* _MATERIAL FOR THIS EXERCISE_
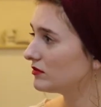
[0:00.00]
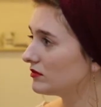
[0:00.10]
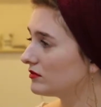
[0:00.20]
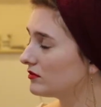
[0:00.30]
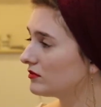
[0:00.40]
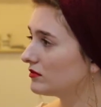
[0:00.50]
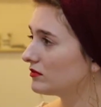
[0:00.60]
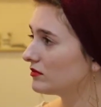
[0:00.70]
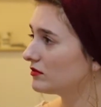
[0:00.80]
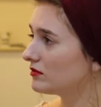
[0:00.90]

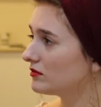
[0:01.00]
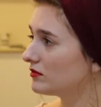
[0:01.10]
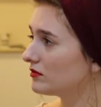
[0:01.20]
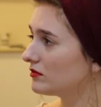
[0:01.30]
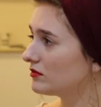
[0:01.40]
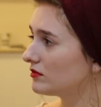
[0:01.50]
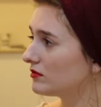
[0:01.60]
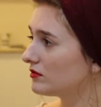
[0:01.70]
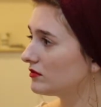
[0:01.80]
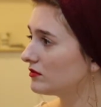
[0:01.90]

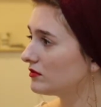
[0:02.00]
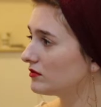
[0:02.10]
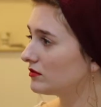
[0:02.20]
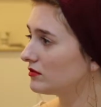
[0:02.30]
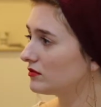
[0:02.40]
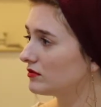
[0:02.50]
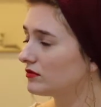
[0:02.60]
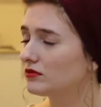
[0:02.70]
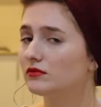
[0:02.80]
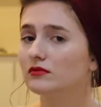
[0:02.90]

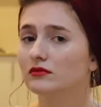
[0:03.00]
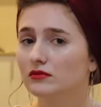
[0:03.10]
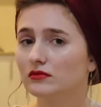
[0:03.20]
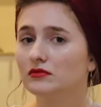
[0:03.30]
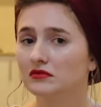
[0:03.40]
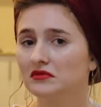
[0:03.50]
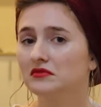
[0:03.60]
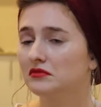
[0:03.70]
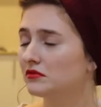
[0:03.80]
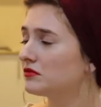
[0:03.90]

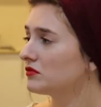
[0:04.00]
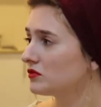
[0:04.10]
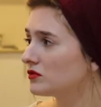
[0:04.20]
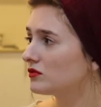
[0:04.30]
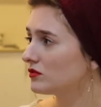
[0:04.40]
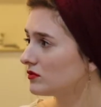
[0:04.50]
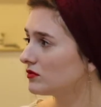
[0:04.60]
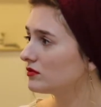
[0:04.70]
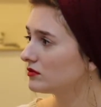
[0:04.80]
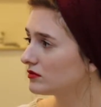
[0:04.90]

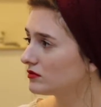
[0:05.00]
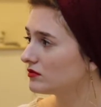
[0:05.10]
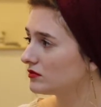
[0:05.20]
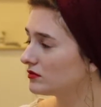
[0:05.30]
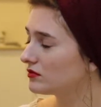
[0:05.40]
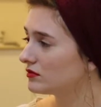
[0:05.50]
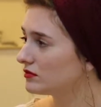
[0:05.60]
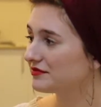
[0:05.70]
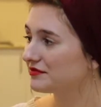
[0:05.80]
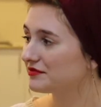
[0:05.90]

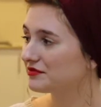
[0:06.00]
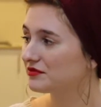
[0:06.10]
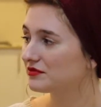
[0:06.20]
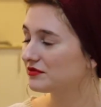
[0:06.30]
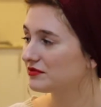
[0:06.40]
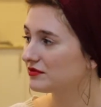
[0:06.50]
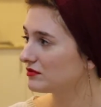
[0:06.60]
(silent)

* _WORK INSTRUCTION_
Please set down the records exactly, and keep every image out of the copy.

* _RESPONSE_
[0:00.00]
[0:00.10]
[0:00.20]
[0:00.30]
[0:00.40]
[0:00.50]
[0:00.60]
[0:00.70]
[0:00.80]
[0:00.90]

[0:01.00]
[0:01.10]
[0:01.20]
[0:01.30]
[0:01.40]
[0:01.50]
[0:01.60]
[0:01.70]
[0:01.80]
[0:01.90]

[0:02.00]
[0:02.10]
[0:02.20]
[0:02.30]
[0:02.40]
[0:02.50]
[0:02.60]
[0:02.70]
[0:02.80]
[0:02.90]

[0:03.00]
[0:03.10]
[0:03.20]
[0:03.30]
[0:03.40]
[0:03.50]
[0:03.60]
[0:03.70]
[0:03.80]
[0:03.90]

[0:04.00]
[0:04.10]
[0:04.20]
[0:04.30]
[0:04.40]
[0:04.50]
[0:04.60]
[0:04.70]
[0:04.80]
[0:04.90]

[0:05.00]
[0:05.10]
[0:05.20]
[0:05.30]
[0:05.40]
[0:05.50]
[0:05.60]
[0:05.70]
[0:05.80]
[0:05.90]

[0:06.00]
[0:06.10]
[0:06.20]
[0:06.30]
[0:06.40]
[0:06.50]
[0:06.60]
(silent)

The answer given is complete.